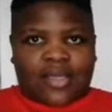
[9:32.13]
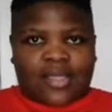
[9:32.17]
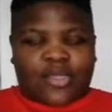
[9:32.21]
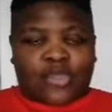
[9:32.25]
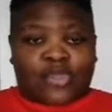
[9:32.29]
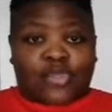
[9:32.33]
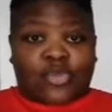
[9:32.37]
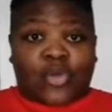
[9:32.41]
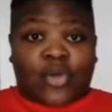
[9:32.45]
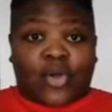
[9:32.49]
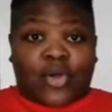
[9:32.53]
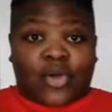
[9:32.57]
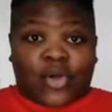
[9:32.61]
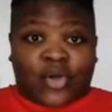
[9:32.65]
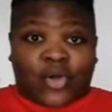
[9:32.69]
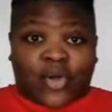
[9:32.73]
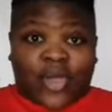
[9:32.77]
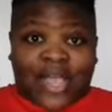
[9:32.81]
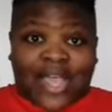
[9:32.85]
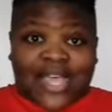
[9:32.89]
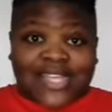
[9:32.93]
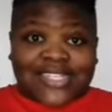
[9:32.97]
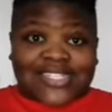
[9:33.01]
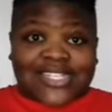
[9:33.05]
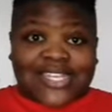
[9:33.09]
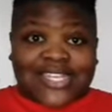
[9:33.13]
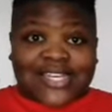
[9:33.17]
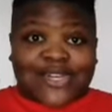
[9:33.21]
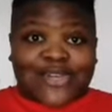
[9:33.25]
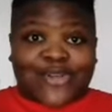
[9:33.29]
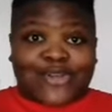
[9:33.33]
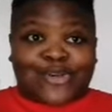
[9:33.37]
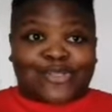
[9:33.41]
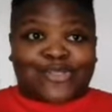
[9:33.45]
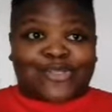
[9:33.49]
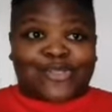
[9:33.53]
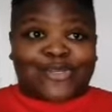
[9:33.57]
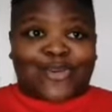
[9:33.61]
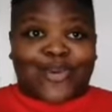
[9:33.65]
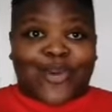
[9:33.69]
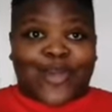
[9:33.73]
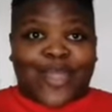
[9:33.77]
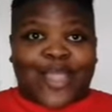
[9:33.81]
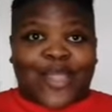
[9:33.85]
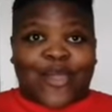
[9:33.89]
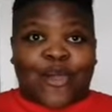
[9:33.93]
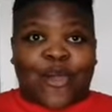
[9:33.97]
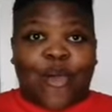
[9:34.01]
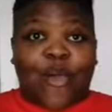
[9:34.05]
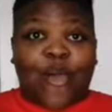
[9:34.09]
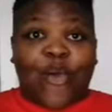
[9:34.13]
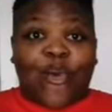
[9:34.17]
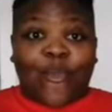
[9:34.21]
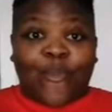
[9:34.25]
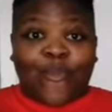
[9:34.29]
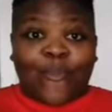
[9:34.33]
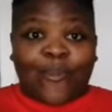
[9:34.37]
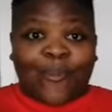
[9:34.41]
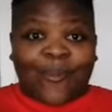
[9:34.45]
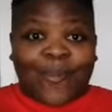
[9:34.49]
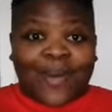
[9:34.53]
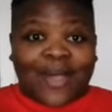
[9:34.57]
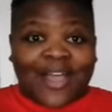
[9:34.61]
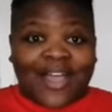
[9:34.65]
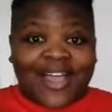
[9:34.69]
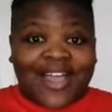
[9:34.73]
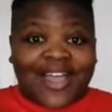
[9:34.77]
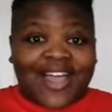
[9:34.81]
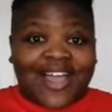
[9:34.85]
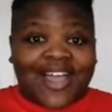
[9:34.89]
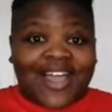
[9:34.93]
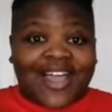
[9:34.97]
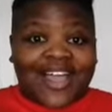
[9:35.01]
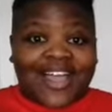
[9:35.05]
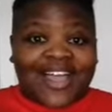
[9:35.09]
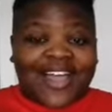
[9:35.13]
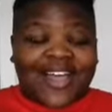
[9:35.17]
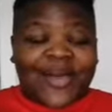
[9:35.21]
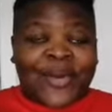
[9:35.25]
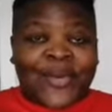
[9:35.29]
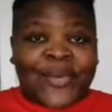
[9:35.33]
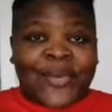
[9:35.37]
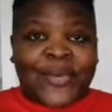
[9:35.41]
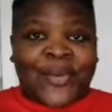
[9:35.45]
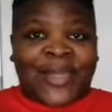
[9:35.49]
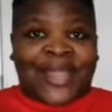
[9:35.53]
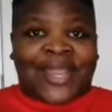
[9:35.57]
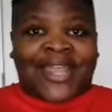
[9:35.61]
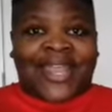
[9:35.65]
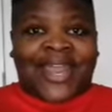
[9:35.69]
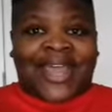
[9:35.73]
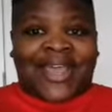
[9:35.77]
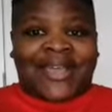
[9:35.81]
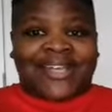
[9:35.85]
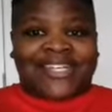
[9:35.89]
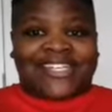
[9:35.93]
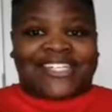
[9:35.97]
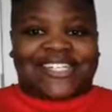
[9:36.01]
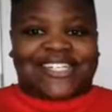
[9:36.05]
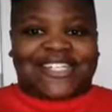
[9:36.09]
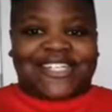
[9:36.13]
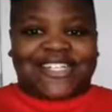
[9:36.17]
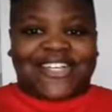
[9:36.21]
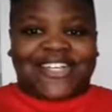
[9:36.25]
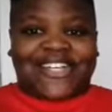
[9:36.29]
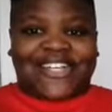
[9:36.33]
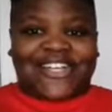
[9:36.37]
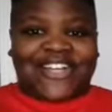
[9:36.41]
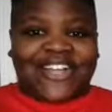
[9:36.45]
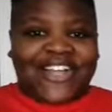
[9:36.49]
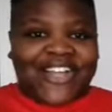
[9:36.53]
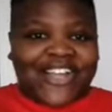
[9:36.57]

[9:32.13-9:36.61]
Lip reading: Yo, I said no to going home when I should,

══════

(What you have to do): A word-for-word copy of all the data is required, minus the pictures.

(Task output):
[9:32.13]
[9:32.17]
[9:32.21]
[9:32.25]
[9:32.29]
[9:32.33]
[9:32.37]
[9:32.41]
[9:32.45]
[9:32.49]
[9:32.53]
[9:32.57]
[9:32.61]
[9:32.65]
[9:32.69]
[9:32.73]
[9:32.77]
[9:32.81]
[9:32.85]
[9:32.89]
[9:32.93]
[9:32.97]
[9:33.01]
[9:33.05]
[9:33.09]
[9:33.13]
[9:33.17]
[9:33.21]
[9:33.25]
[9:33.29]
[9:33.33]
[9:33.37]
[9:33.41]
[9:33.45]
[9:33.49]
[9:33.53]
[9:33.57]
[9:33.61]
[9:33.65]
[9:33.69]
[9:33.73]
[9:33.77]
[9:33.81]
[9:33.85]
[9:33.89]
[9:33.93]
[9:33.97]
[9:34.01]
[9:34.05]
[9:34.09]
[9:34.13]
[9:34.17]
[9:34.21]
[9:34.25]
[9:34.29]
[9:34.33]
[9:34.37]
[9:34.41]
[9:34.45]
[9:34.49]
[9:34.53]
[9:34.57]
[9:34.61]
[9:34.65]
[9:34.69]
[9:34.73]
[9:34.77]
[9:34.81]
[9:34.85]
[9:34.89]
[9:34.93]
[9:34.97]
[9:35.01]
[9:35.05]
[9:35.09]
[9:35.13]
[9:35.17]
[9:35.21]
[9:35.25]
[9:35.29]
[9:35.33]
[9:35.37]
[9:35.41]
[9:35.45]
[9:35.49]
[9:35.53]
[9:35.57]
[9:35.61]
[9:35.65]
[9:35.69]
[9:35.73]
[9:35.77]
[9:35.81]
[9:35.85]
[9:35.89]
[9:35.93]
[9:35.97]
[9:36.01]
[9:36.05]
[9:36.09]
[9:36.13]
[9:36.17]
[9:36.21]
[9:36.25]
[9:36.29]
[9:36.33]
[9:36.37]
[9:36.41]
[9:36.45]
[9:36.49]
[9:36.53]
[9:36.57]

[9:32.13-9:36.61]
Lip reading: Yo, I said no to going home when I should,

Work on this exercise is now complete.